:: ENTRIES SUPPLIED ::

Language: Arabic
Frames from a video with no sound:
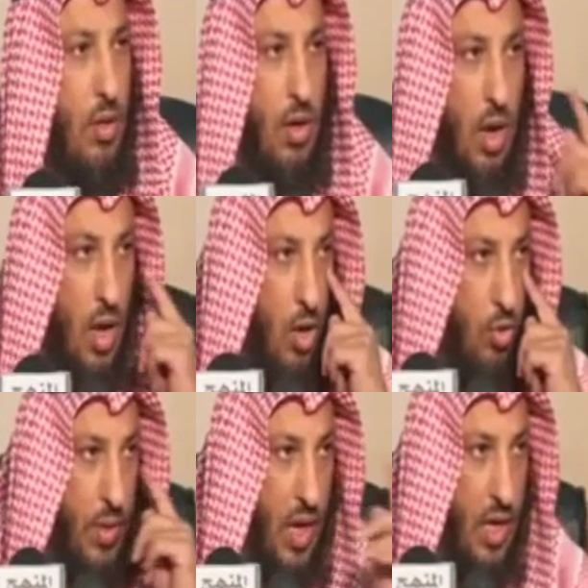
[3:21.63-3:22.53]

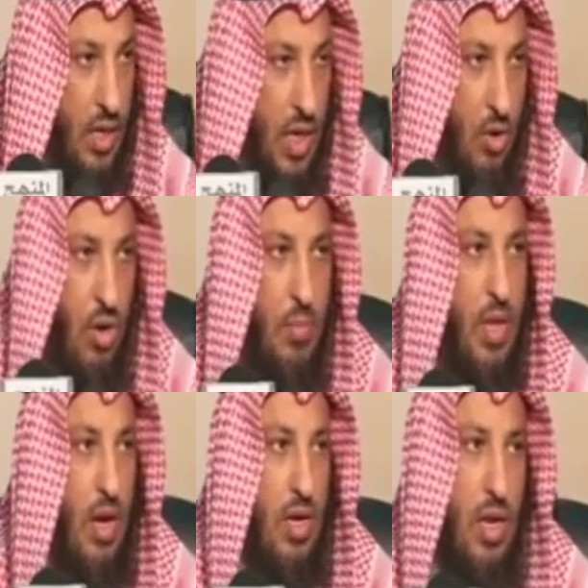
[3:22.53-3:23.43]
رآه بعينه أو لم
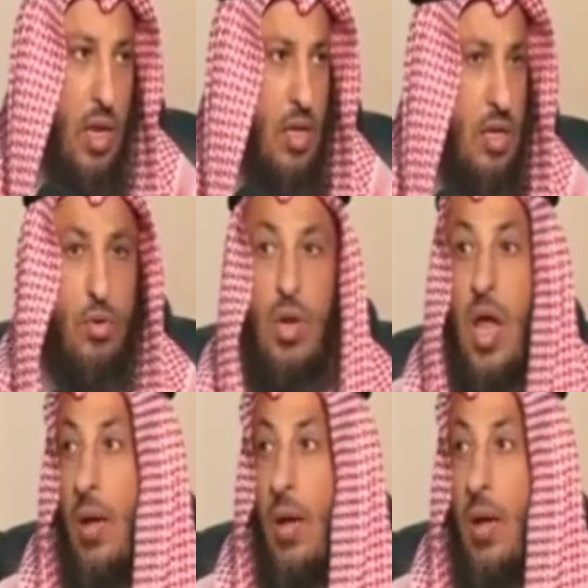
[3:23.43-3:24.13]
يره لأن قد يكون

:::

▸ WHAT IS REQUIRED
All of the data above should be quoted exactly, except for the pictures.

▸ TASK RESULT
Language: Arabic
Frames from a video with no sound:
[3:21.63-3:22.53]

[3:22.53-3:23.43]
رآه بعينه أو لم
[3:23.43-3:24.13]
يره لأن قد يكون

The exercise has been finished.